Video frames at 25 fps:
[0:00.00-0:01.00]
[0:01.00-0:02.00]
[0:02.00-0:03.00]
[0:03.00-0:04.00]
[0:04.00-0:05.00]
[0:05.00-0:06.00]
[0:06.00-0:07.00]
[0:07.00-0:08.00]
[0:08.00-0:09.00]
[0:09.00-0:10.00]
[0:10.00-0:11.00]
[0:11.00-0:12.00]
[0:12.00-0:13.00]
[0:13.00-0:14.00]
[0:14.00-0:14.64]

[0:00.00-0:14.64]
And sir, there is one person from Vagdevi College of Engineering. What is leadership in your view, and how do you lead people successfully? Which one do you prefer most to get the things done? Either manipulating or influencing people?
==
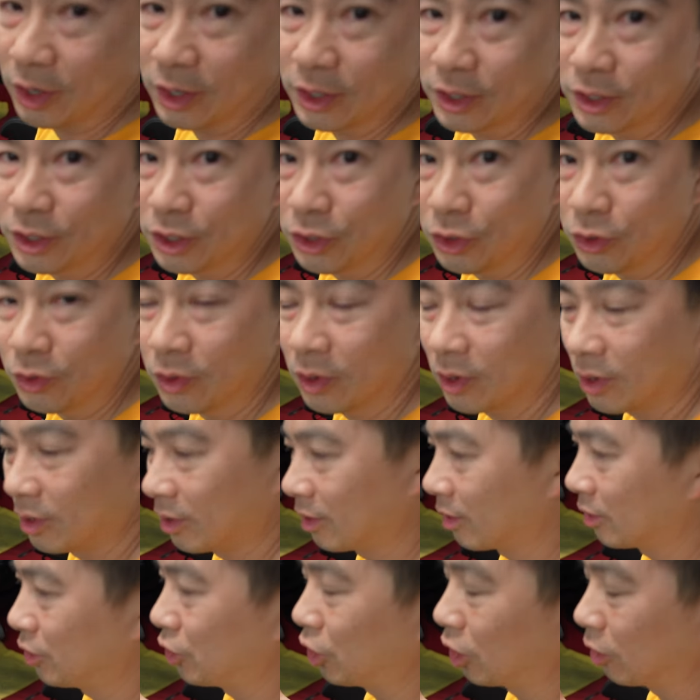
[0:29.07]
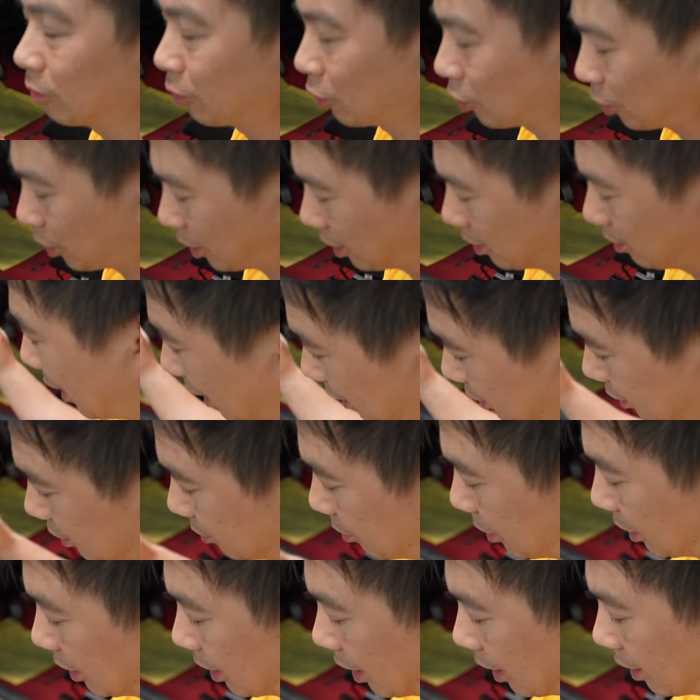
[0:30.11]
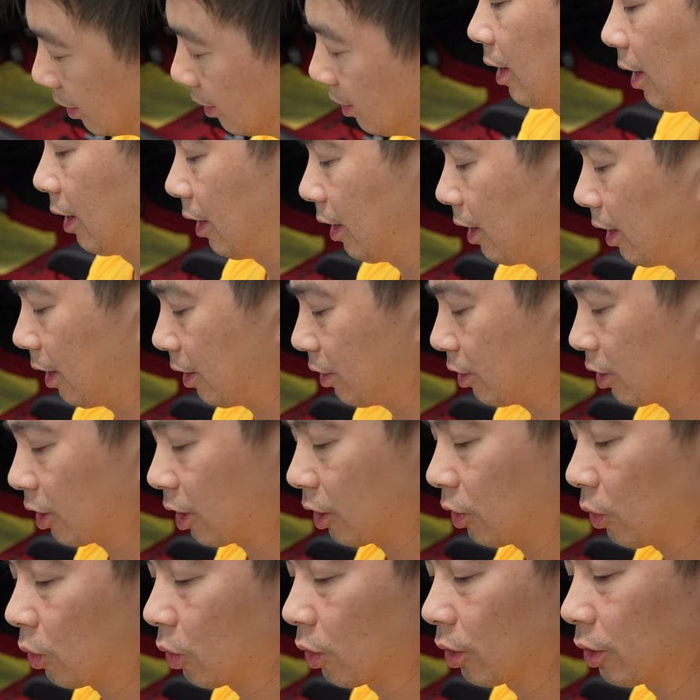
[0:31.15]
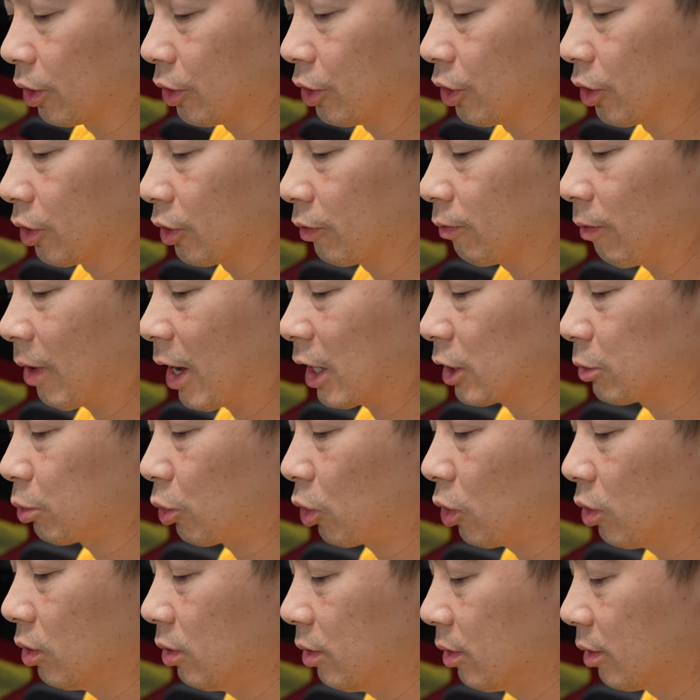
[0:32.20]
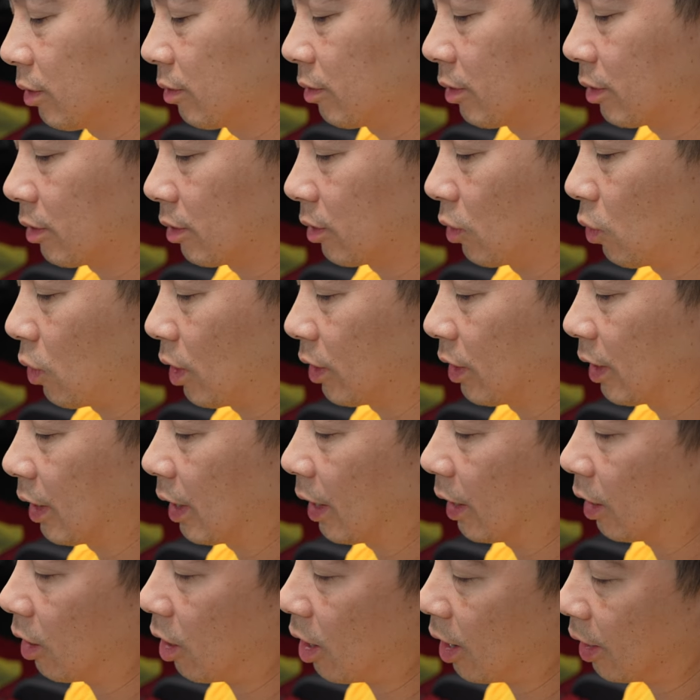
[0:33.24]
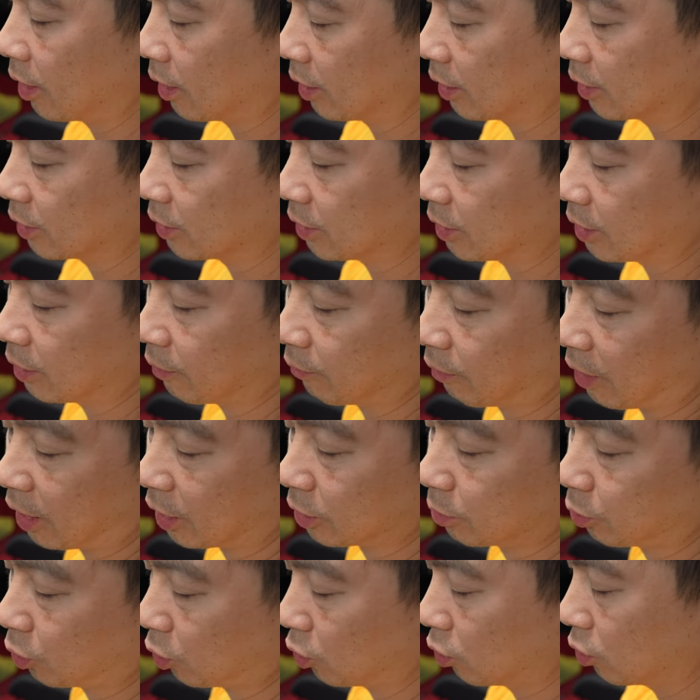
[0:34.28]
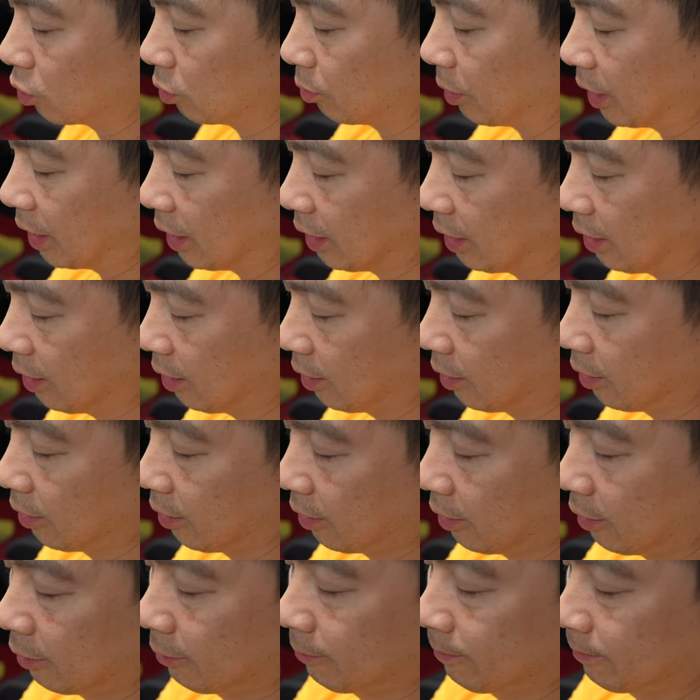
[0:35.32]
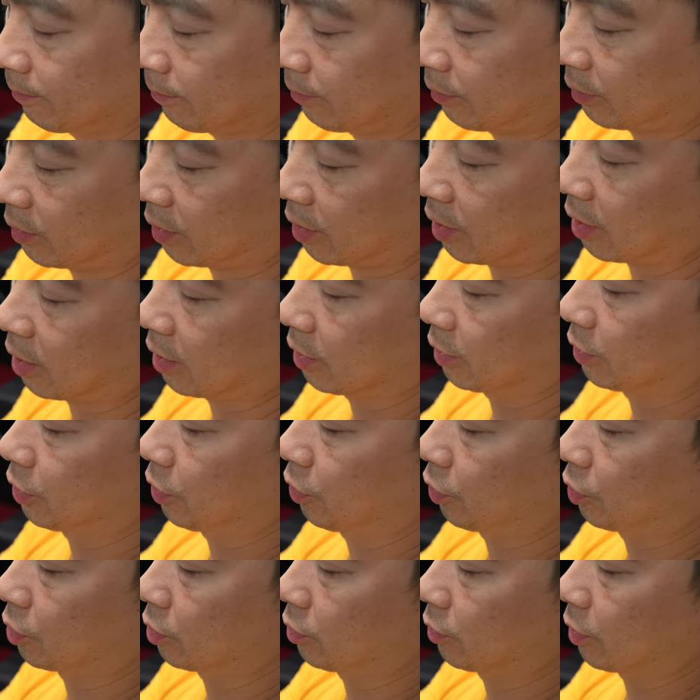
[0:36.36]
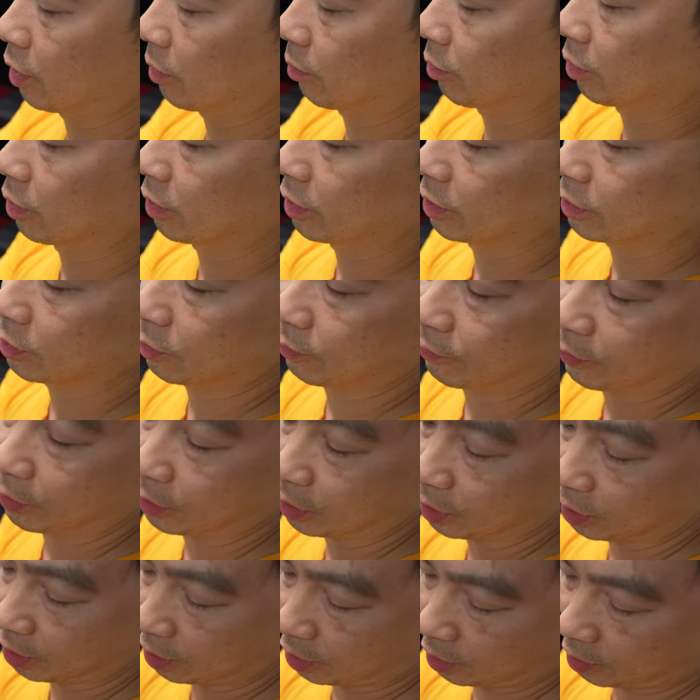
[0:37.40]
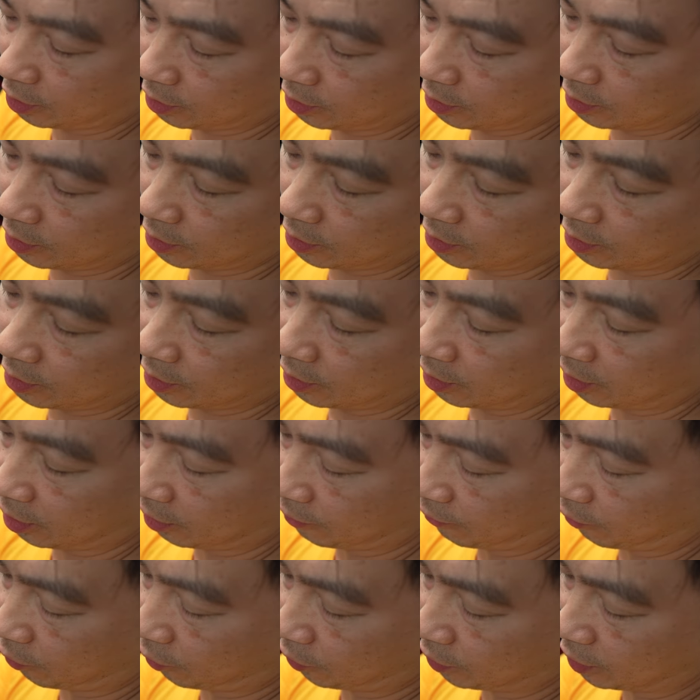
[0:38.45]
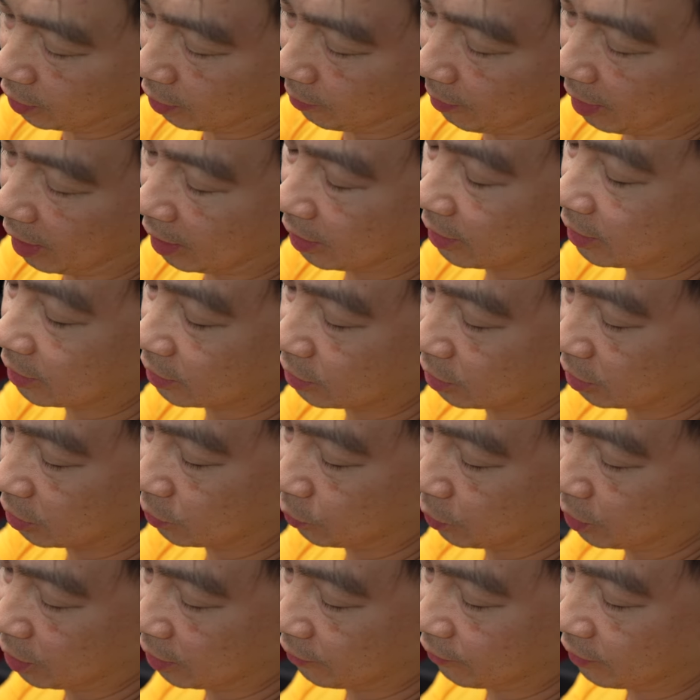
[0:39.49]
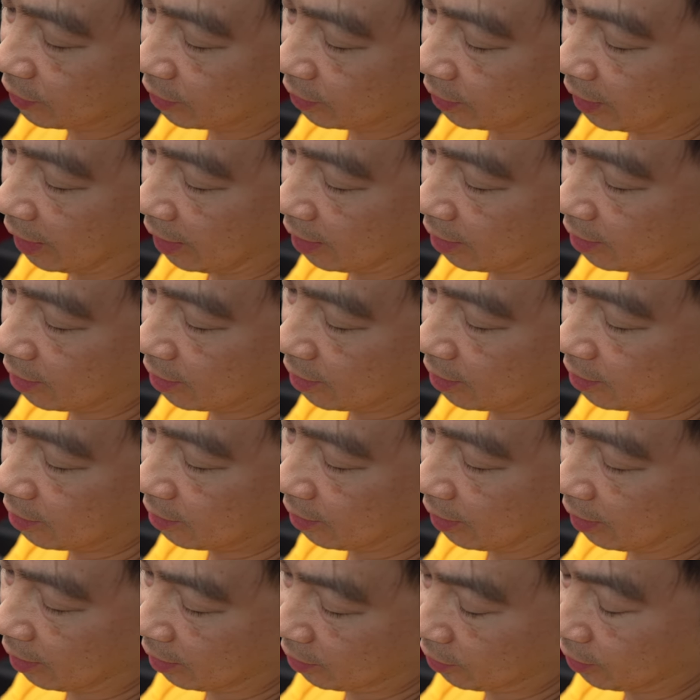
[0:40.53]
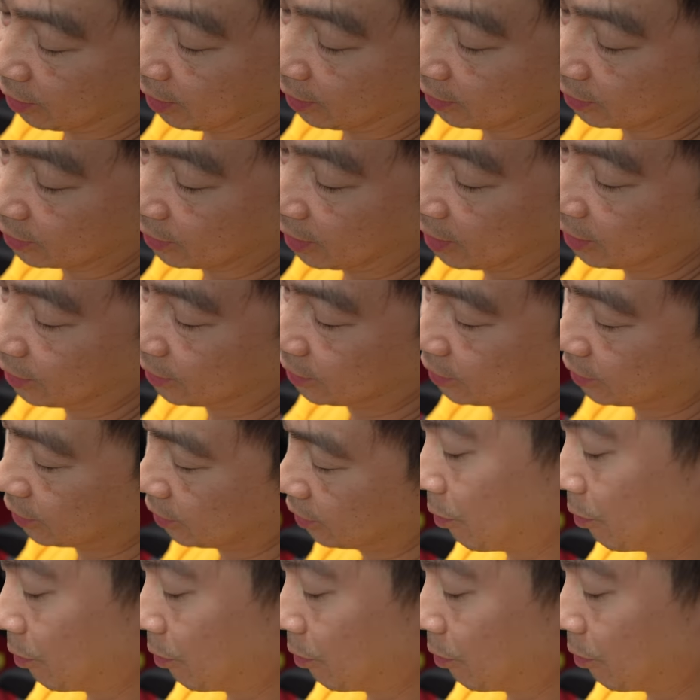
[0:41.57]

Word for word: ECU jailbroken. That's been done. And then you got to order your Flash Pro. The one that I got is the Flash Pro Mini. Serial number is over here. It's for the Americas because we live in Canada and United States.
--
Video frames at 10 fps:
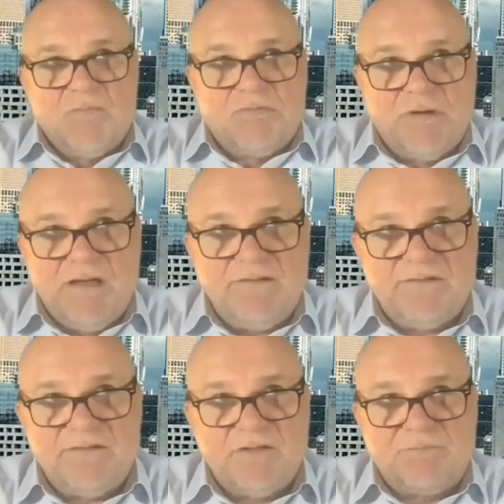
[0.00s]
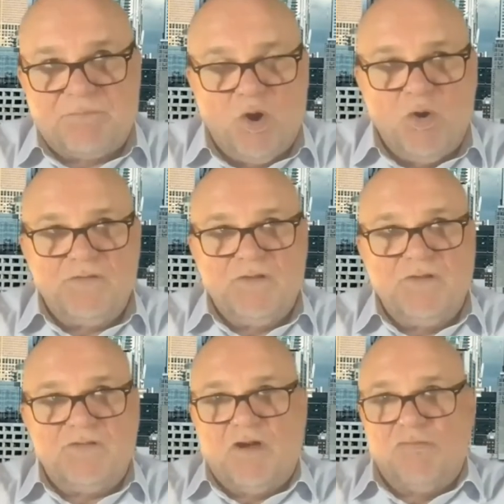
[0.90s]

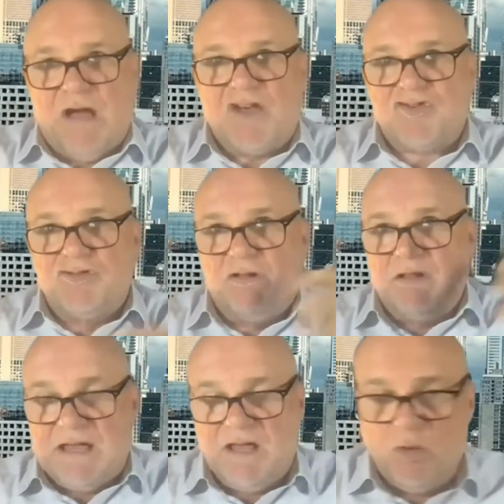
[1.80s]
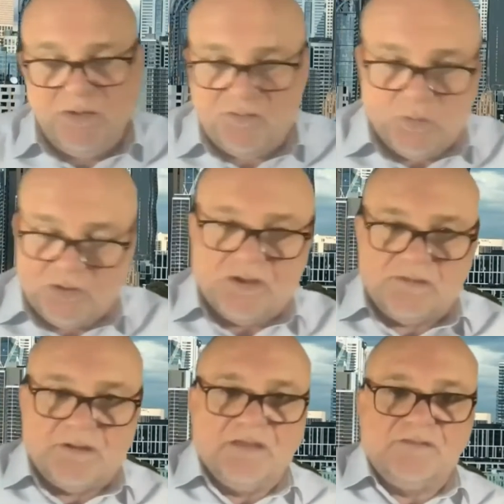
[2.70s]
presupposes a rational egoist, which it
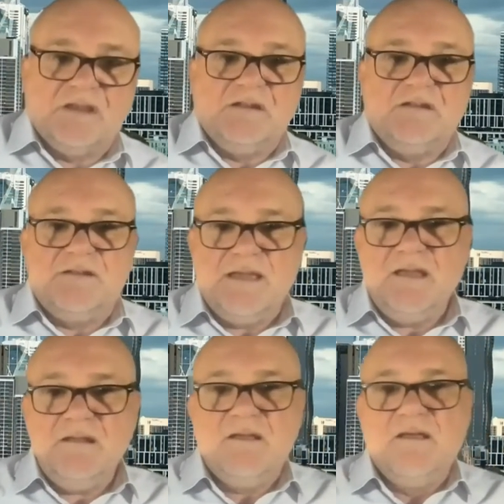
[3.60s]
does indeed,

▶ _Assigned task_:
In the listing above, find every line with the word "frames" and copy it out.

▶ _Reply_:
Video frames at 25 fps:
Video frames at 10 fps:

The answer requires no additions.